Wednesday, 4 September 2013

Asian Consumers

DMG & Partners Research, Sept 3
CONSUMER stocks under our coverage were dealt a double-blow by spiking earnings misses and rising interest rates, which eroded their average YTD gain to -1 per cent. With valuations near their historical highs and limited relief from weak consumer sentiment amid escalating cost pressures, we see an unexciting risk-reward trade-off as investors are likely to start factoring in higher yield expectations going forward.

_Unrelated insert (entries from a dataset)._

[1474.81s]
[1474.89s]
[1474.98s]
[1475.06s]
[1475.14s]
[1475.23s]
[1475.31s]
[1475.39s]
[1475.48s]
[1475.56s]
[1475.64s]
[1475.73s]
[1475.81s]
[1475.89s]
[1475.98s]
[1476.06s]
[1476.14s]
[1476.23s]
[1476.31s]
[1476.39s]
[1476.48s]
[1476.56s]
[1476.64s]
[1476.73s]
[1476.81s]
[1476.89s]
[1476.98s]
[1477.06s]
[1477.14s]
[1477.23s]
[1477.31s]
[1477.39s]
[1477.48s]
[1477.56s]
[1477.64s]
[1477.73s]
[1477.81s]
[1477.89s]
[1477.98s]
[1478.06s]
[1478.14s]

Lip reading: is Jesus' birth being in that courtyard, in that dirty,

Up to May 2013, the 100 regional consumer counters we cover posted an average return of 19 per cent. Since then, however, they have lost their share price gains, falling by an average one per cent YTD as more companies missed earnings estimates and interest rates rose. The twin-blow reduced their lead over the relevant MSCI consumer staple and discretionary indices, which posted an average loss of 4 per cent YTD.
The Q2 2013 earnings saw the highest level of earnings disappointments in percentage terms since we started tracking the statistics a year ago. Out of the 62 companies that reported their results, 11 per cent were above, 40 per cent within and 49 per cent below our analysts' estimates (Q1 2013: 6 per cent, 68 per cent and 26 per cent, respectively). Cost-induced pressure was commonly cited by regional companies as the key reason for falling short of expectations. Of more concern is our observation that consumer confidence in the region has been waning in recent months.

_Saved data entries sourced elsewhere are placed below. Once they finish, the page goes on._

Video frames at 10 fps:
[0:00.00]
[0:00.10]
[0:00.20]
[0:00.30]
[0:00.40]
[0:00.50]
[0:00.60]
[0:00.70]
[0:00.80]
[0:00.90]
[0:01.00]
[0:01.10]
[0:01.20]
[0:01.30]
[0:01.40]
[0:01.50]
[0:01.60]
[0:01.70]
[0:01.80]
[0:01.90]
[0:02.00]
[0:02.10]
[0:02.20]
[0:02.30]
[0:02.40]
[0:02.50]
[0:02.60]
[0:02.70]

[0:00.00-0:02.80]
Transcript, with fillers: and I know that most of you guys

Our earlier sensitivity analysis shows that a 0.5 percentage point increase in 10-year government bond yields may potentially give rise to an average 10 per cent drop in the fair values of stocks, based on discounted cash flow. Following a 0.7 percentage point spike in US 10-year Treasury bond yield since May to 2.8 per cent currently, the corresponding yields from countries in the region have risen by an average of 1.1 percentage point, with Indonesia seeing the sharpest 2.4 percentage point spike to 8.4 per cent.

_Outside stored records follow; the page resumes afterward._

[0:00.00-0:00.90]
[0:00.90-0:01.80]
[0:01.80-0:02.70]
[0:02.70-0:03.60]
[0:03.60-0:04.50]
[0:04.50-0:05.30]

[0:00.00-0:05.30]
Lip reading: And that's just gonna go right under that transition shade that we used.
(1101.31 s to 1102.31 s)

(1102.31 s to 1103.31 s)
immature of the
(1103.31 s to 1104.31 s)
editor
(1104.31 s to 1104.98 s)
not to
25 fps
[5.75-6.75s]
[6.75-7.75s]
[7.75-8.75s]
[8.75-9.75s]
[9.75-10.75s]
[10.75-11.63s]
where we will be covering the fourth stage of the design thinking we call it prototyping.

Despite the recent correction, valuations remain high at about 16 times forward PE, +0.8 standard deviation to the sector's historical 10-year mean of 14 times. In view of limited relief from weak consumer sentiments and escalating cost pressures, we believe the sector's near-term risk-reward trade-off would be unexciting.
(Singapore stocks under coverage: Eu Yan Sang, "buy", target S$0.92; OSIM International, "buy", target S$2.38; Sheng Siong Group, "buy", target S$0.78.)